Während ich an ihm vorbei gehe, legt er seine Hand unter den Bademantel und fährt mit den Fingerkuppen meinen nackten Oberschenkel hoch, bis ich mein Bein wegziehe und ihm einen vernichtenden Blick zu werfe.

"Das zweite Croissant reicht.", höre ich Isabella antworten, dann verschwinde ich in meinem Schlafzimmer.
Die Tür hinter mir fällt ins Schloss, zumindest gehe ich fest davon aus, bis Manuel seinen Fuß in den Türrahmen stellt und die Tür aufhält.

"Was soll das?", hauche ich erschöpft und schaue zu, wie er sich durch den Türspalt quetscht und sich letztendlich gegen meinen Schreibtisch lehnt und die Arme verschränkt.

"Nichts.", erwidert er teilnahmslos und schaut mich an.

"Ich will mich umziehen.", erinnere ich ihn, dass ich eigentlich hier hin gegangen bin, um das in Ruhe tun zu können.

"Und? Hat sich in den letzten 20 Minuten etwas verändert? Gibt es etwas, was ich noch nicht gesehen habe? Oder etwas, was ich noch nicht angefasst habe?", provoziert er mich und schaut kurz danach auf seine Rolex.

Ich seufze.

"Noch 12 Minuten, Kiara.", drängelt er mich.

Wenn er mich unbedingt provozieren will, soll er sehen, was er davon hat. Tief atme ich ein, bevor ich das Band löse und meinen Bademantel einfach von den Schultern fallen lasse. Manuel bleibt bei weitem nicht mehr so entspannt, wie vor einigen Sekunden noch und in seinen Augen erkenne ich, wie die Selbstbeherrschung langsam verschwindet.

Er muss sich zusammenreißen - und er hat wirklich Mühe - seine Augen in meinem Gesicht zu lassen und nicht auf meinen nackten Körper abzudriften.
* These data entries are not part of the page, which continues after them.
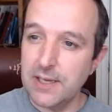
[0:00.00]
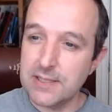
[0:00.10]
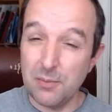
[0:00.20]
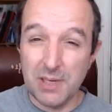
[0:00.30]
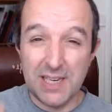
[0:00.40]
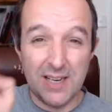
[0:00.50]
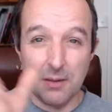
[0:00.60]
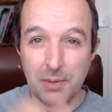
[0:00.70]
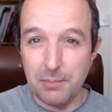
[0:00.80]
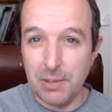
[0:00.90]
So I'm a little
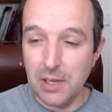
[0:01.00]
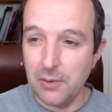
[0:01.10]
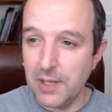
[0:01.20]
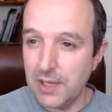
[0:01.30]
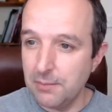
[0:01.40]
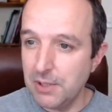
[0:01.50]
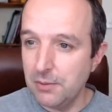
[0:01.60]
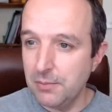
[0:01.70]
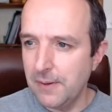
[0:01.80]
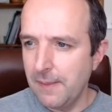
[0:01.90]
bit below that at the
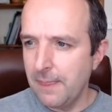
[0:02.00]
moment.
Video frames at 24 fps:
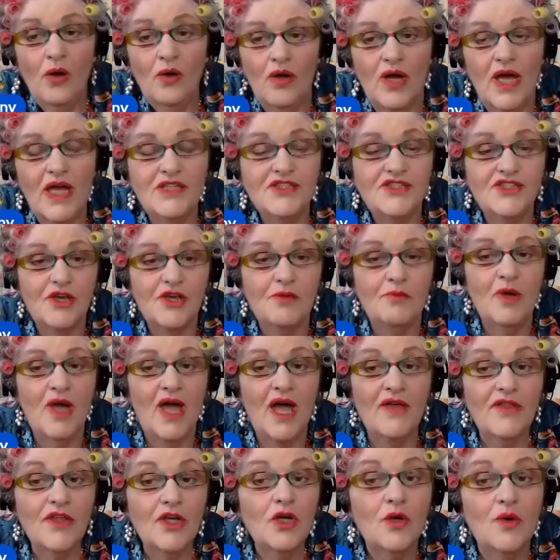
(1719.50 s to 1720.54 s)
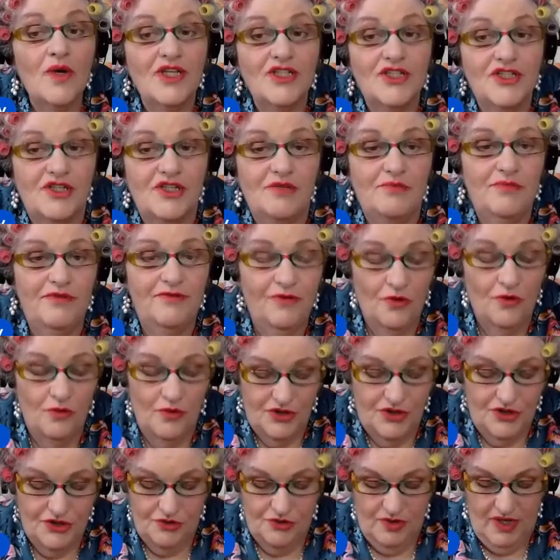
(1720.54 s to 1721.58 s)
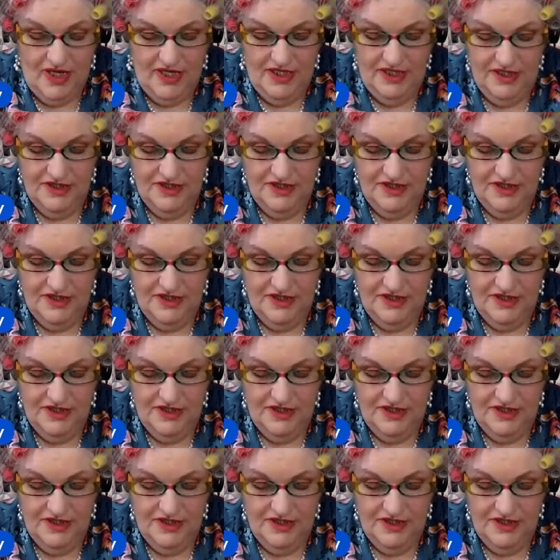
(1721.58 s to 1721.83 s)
And so my other question before we do head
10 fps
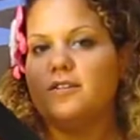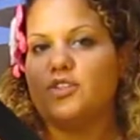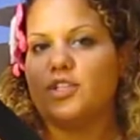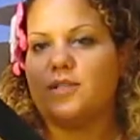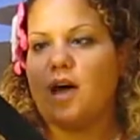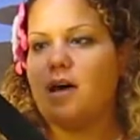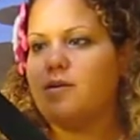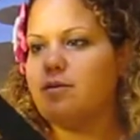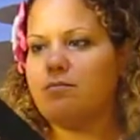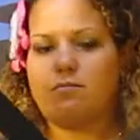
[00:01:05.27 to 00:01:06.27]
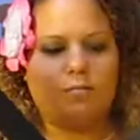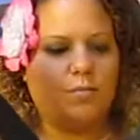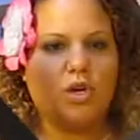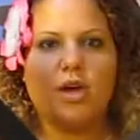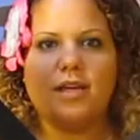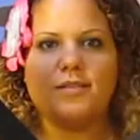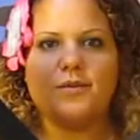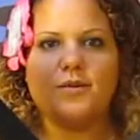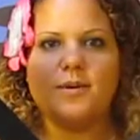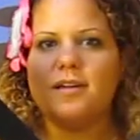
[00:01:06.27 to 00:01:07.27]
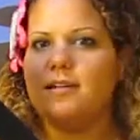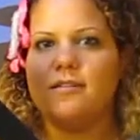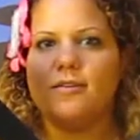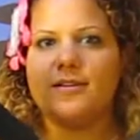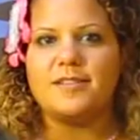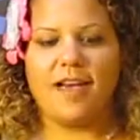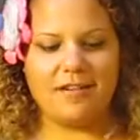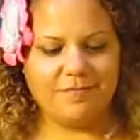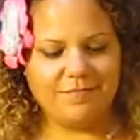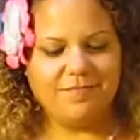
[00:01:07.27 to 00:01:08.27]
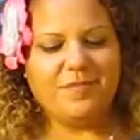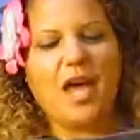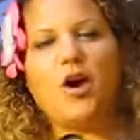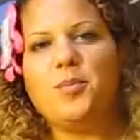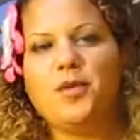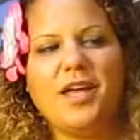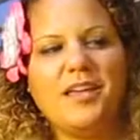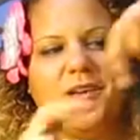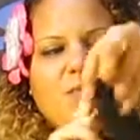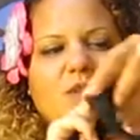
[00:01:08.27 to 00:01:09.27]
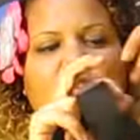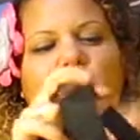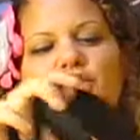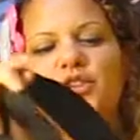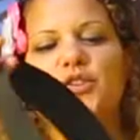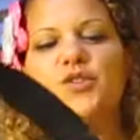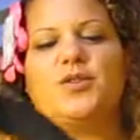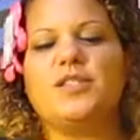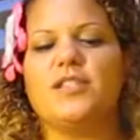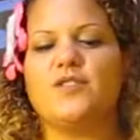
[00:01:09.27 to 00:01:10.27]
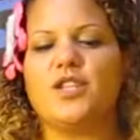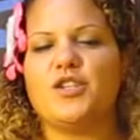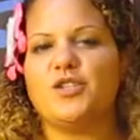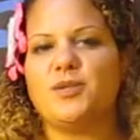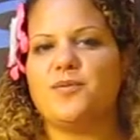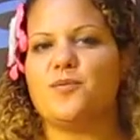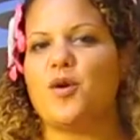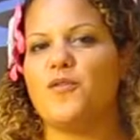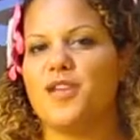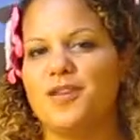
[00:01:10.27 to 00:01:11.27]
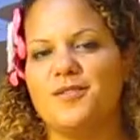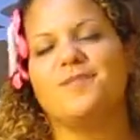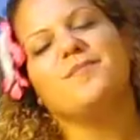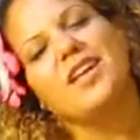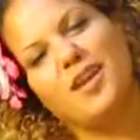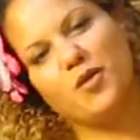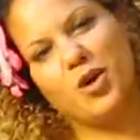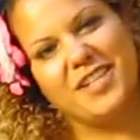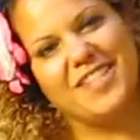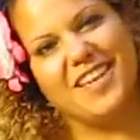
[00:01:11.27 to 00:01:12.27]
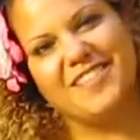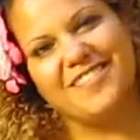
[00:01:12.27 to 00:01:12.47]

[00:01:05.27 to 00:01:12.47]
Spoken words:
Just put your hands through it and you're all set. I hope you like it. Search Little Dudes and Divas on YouTube for more videos, and have a great day.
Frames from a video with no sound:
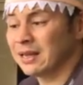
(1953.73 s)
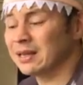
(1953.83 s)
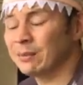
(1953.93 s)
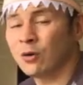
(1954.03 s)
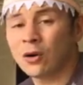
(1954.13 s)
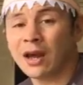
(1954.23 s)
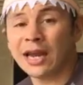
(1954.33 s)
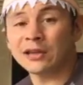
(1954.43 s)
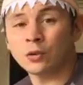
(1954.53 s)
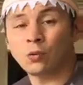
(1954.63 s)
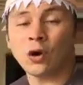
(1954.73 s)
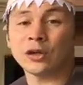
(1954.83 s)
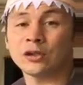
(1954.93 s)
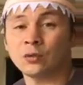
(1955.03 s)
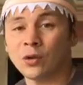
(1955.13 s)
they're more likely to
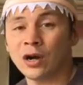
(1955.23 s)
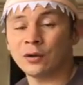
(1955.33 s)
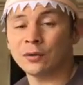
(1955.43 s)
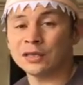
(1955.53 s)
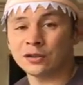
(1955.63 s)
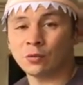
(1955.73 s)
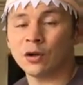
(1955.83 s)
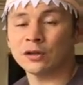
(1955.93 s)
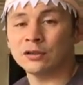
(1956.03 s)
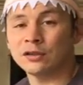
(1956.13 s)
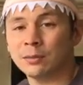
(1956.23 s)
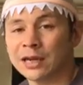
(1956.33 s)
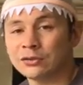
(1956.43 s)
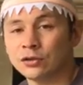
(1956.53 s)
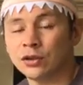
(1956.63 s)
want to work with these, to want to do some
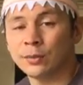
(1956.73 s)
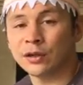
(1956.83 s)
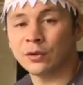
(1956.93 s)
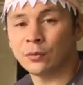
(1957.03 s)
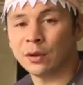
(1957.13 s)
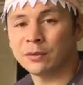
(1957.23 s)
extra NUMICON work,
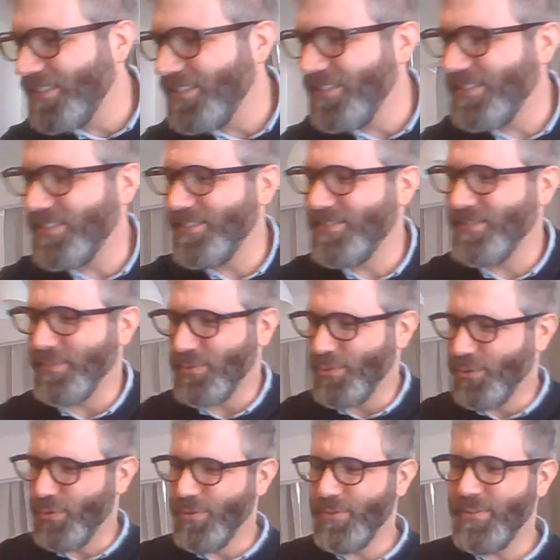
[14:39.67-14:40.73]
this is some
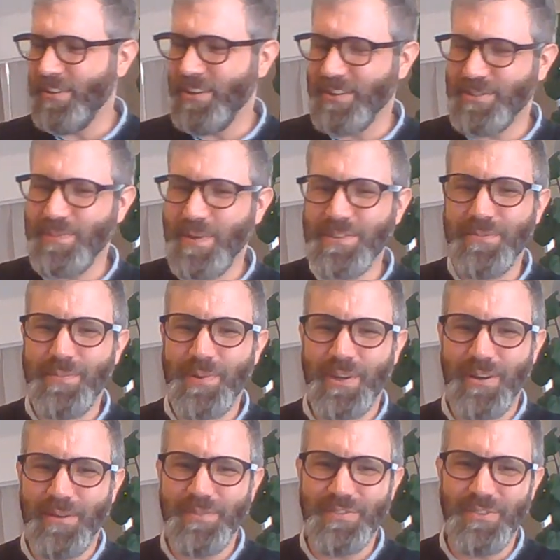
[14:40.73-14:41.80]
cool, inexpensive
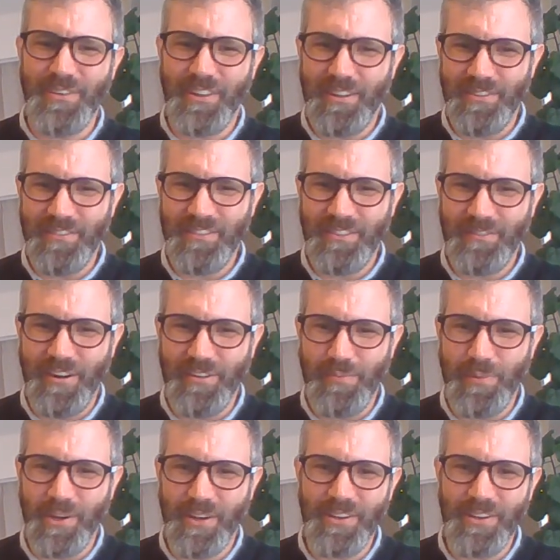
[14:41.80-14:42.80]
pickups for like around $1.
Manuel will nicht unhöflich oder respektlos sein, er will mich nicht verschrecken, aber meistens will er mir auf keinen Fall das Gefühl geben, als würde er mich nur wegen meines Körpers mögen.

Und dann ist da noch sein Ego, dass auf keinen Fall will, dass ich weiß, welche Wirkung ich auf ihn habe.

"Deine Hose. Ist eng, oder? Vielleicht solltest du sie aufmachen.", zucke ich mit den Schultern, woraufhin er sich schnell räuspert, die Füße über Kreuz legt und seine Hände vor seinem Schritt verschränkt.

"Was zieh' ich denn heute an?", überlege ich laut und stelle mich vor den Schrank, nicht ohne mich dabei an der Schranktür festzuhalten.

"Hose und Shirt?"

Seine stumpfe Antwort, die mich unter Druck setzen soll, bringt mich zum kichern.
"Wie wäre es hier mit? Rita meinte, dass ich das heute Abend Mal probieren sollte. Ich finds schön."

Seine bernsteinfarbenen Augen weiten sich kurz, als er für einen Augenblick die Fassung verliert, fängt sich aber relativ schnell wieder, bevor er mit zwei Schritten auf mich zu kommt, und den schwarzen Netzstoff aus meiner Hand nimmt.
"Vergiss es.", brummt er und schmeißt das kurze Kleid zurück in meinen Schrank.

"Hier."
Im selben Atemzug hat er eine Jogginghose und einen dicken Pullover herausgekramt.

"Das kann ich doch nicht anziehen-"

"Kiara, du hast im Club alle deine Sachen für die Arbeit. Tu nicht so, als müsstest du dich hier zu Hause fertig machen. Und selbst wenn -  dann fahren wir eben noch mal zurück. Aber provozier mich nicht und zieh dir jetzt endlich etwas an. Dios, mein Schwanz tut dermaßen weh, also reiz es nicht aus.", spuckt er mir fast schon aggressiv entgegen und legt seine rechte Hand anschließend um meinen Hals, um meine Stirn zwei Mal zu küssen.

"Okay, Señor Jimenez.", nicke ich.

Manuel löst sich von mir und schaut zu mir herunter, während er sich über die Unterlippe leckt.
"Lass es besser.", murmelt er, bevor er sich widerwillig von mir löst.
"Ich packe die Sachen für Isabella, mach dich fertig."